Method: In 2000-01, 65 third-year medical students at two Northeastern U.S. medical schools were randomly selected to participate in 60-90-minute interviews of open-ended and structured questions and a written questionnaire (using a ten-point scale) about their "most memorable" patient death. Independent reviewers coded each interview to identify the analytical categories. Descriptive data were generated from the written questionnaire.

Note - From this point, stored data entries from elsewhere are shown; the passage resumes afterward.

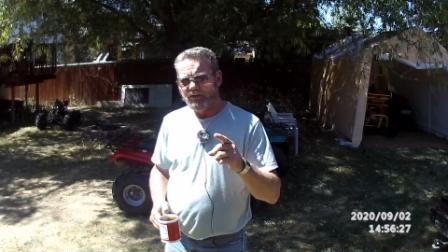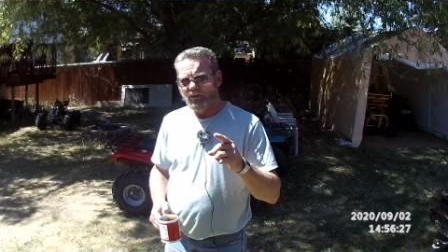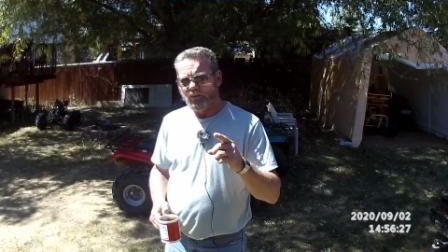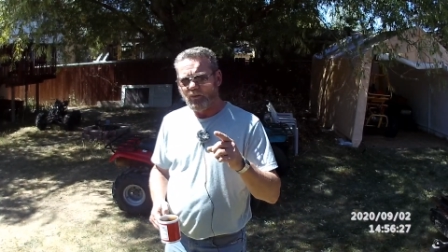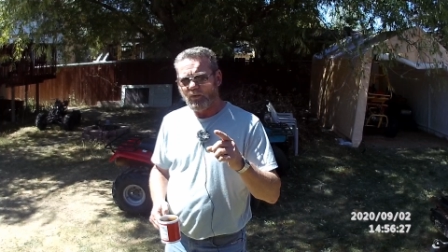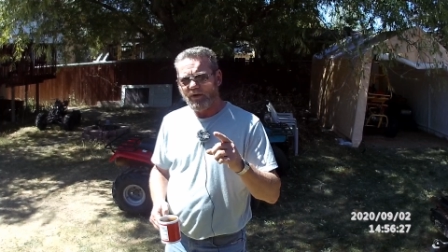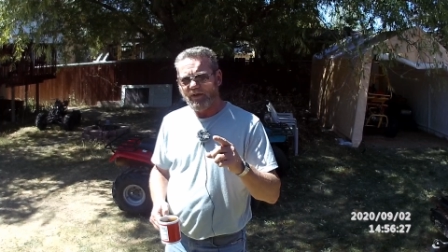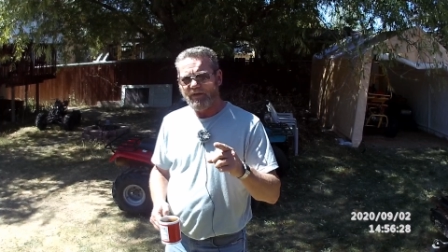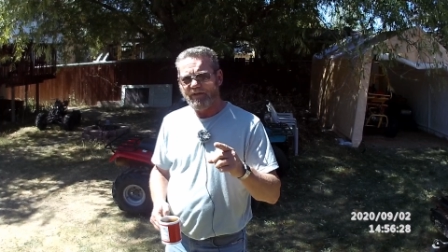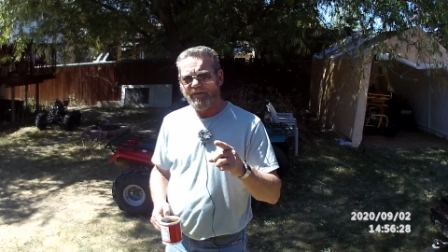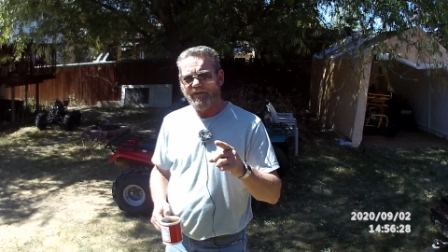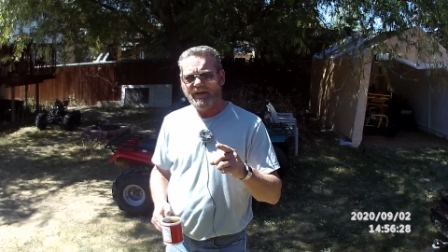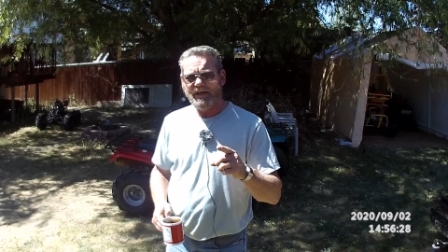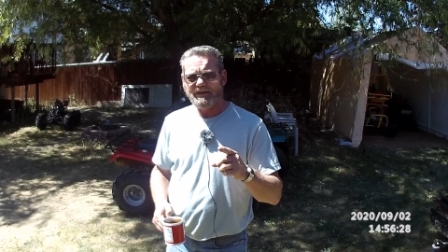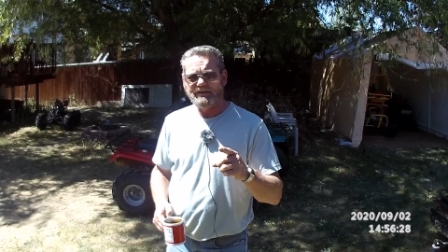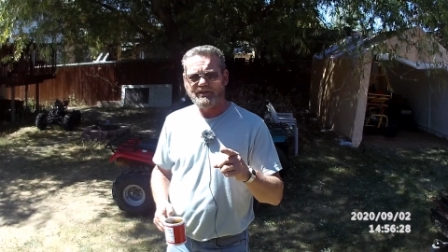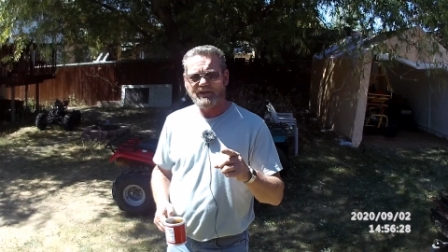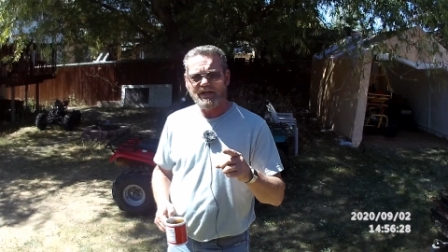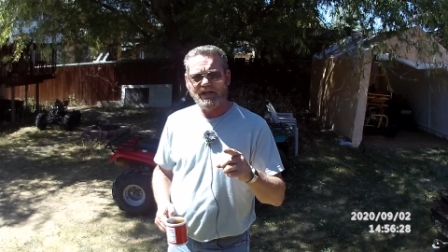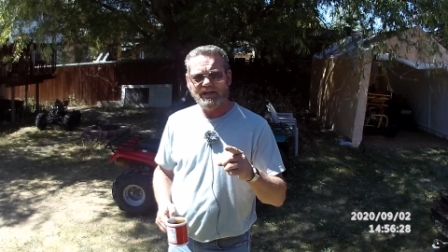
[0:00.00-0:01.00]
one of the
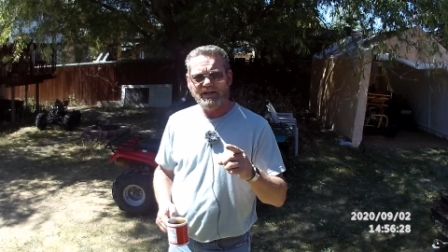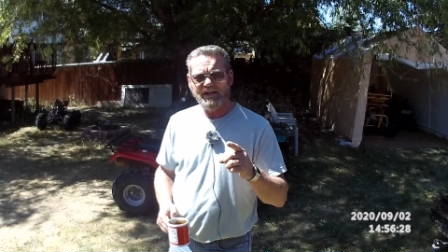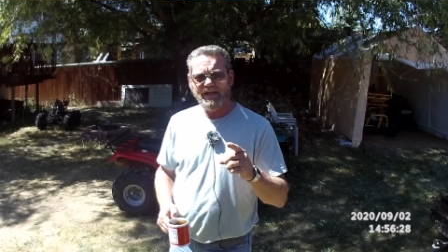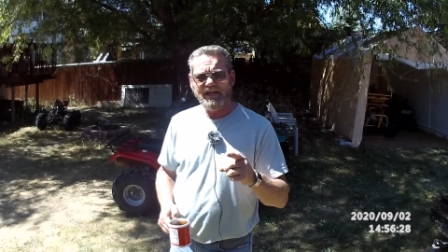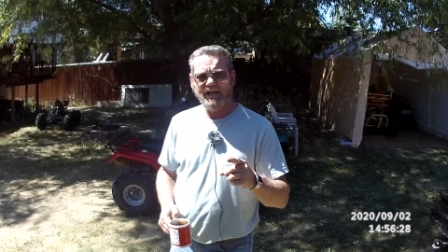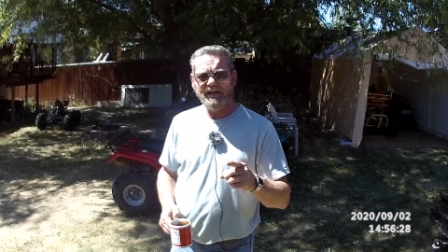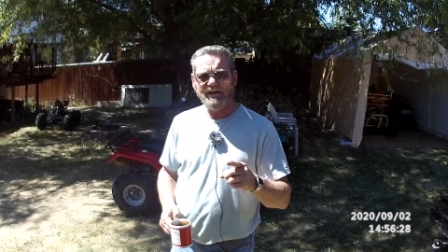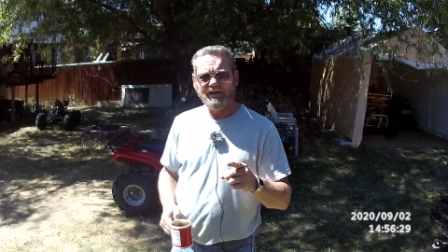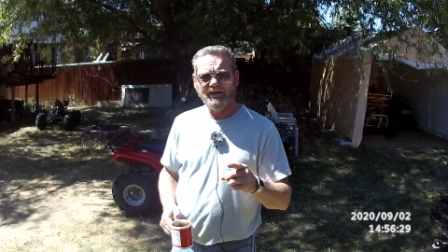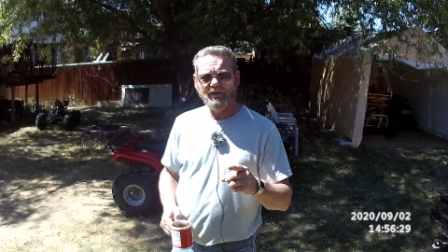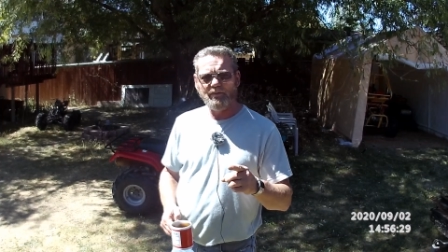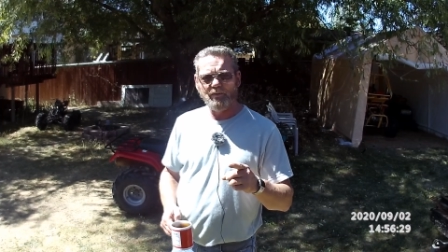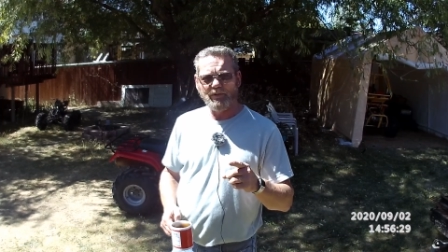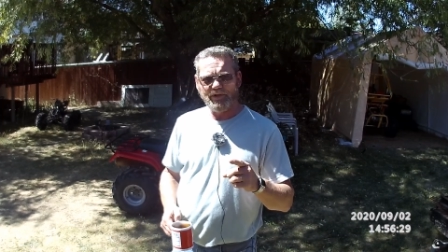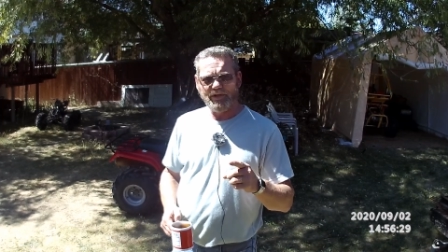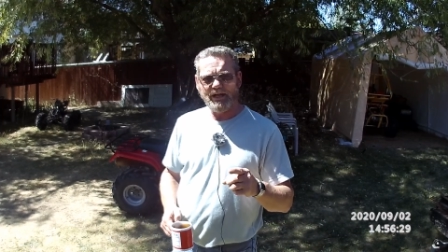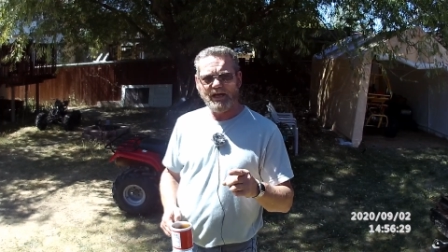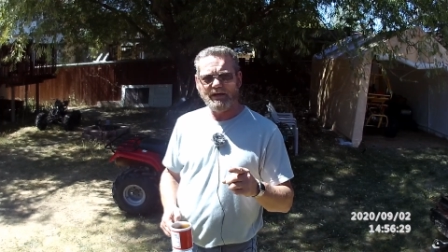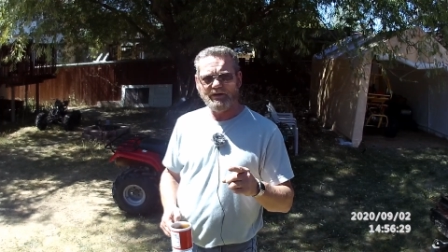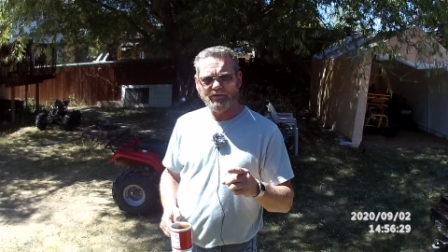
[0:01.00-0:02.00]
things that I needed
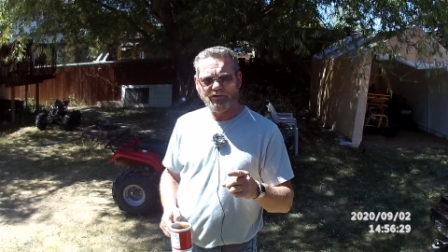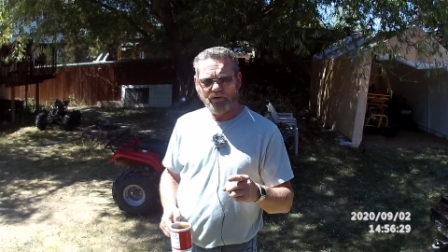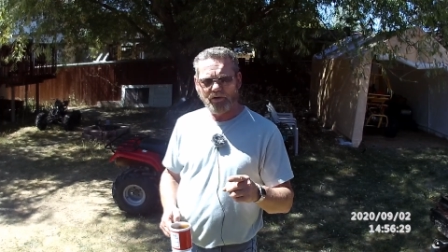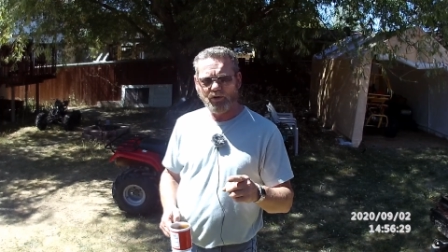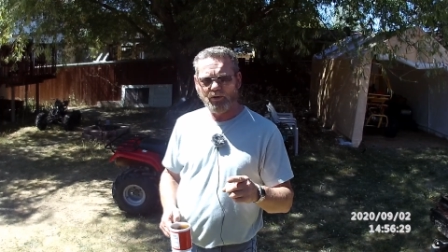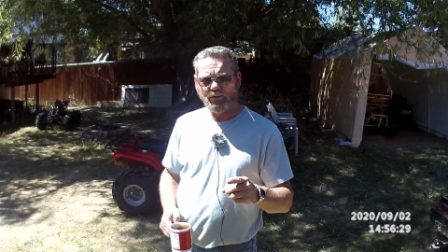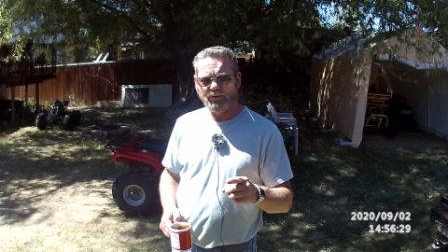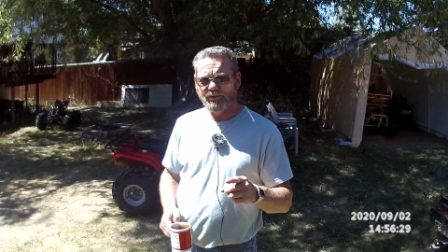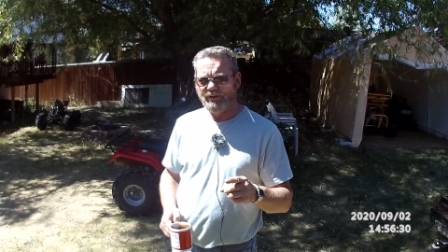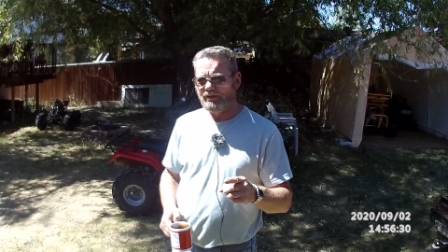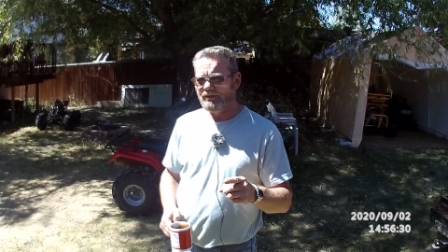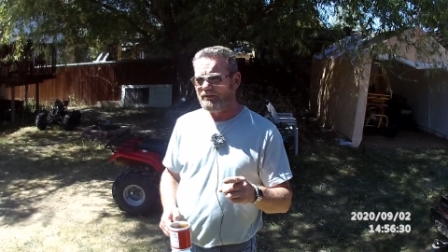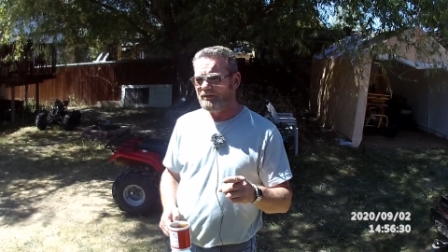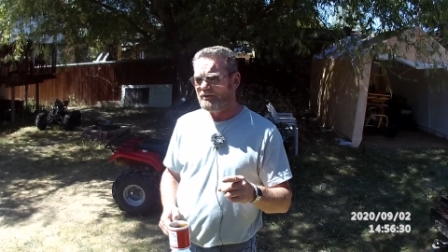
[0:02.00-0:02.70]
with that drone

Results: A total of 32 interviews were used in the analysis. Twelve (38%) students were in contact with the patient for less than 24 hours and 23 (73%) were not at all or minimally close to the patient (0-3 on ten-point scale). Sixteen of 28 students (57%) rated the impact of the death as highly emotionally powerful (7-10 on ten-point scale). The finality of deaths, particularly sudden deaths, evoked strong emotions. Four of 16 (25%) students who found the death highly emotionally powerful rated the amount of support from supervisors as extremely inadequate (0-3 on ten-point scale). There was no discussion of the death in 17 (63%) of the 27 cases in which the patient was cared for by the student's team. Students perceived from supervising physicians that death and emotions are negative aspects of medicine.

Conclusions: Medical students experienced patient deaths as emotionally powerful even when they were not close to the patients. Debriefing sessions with students were rare, and many students felt inadequately supported. Thus, a unique opportunity to teach about death, emotions and coping with stress is often lost.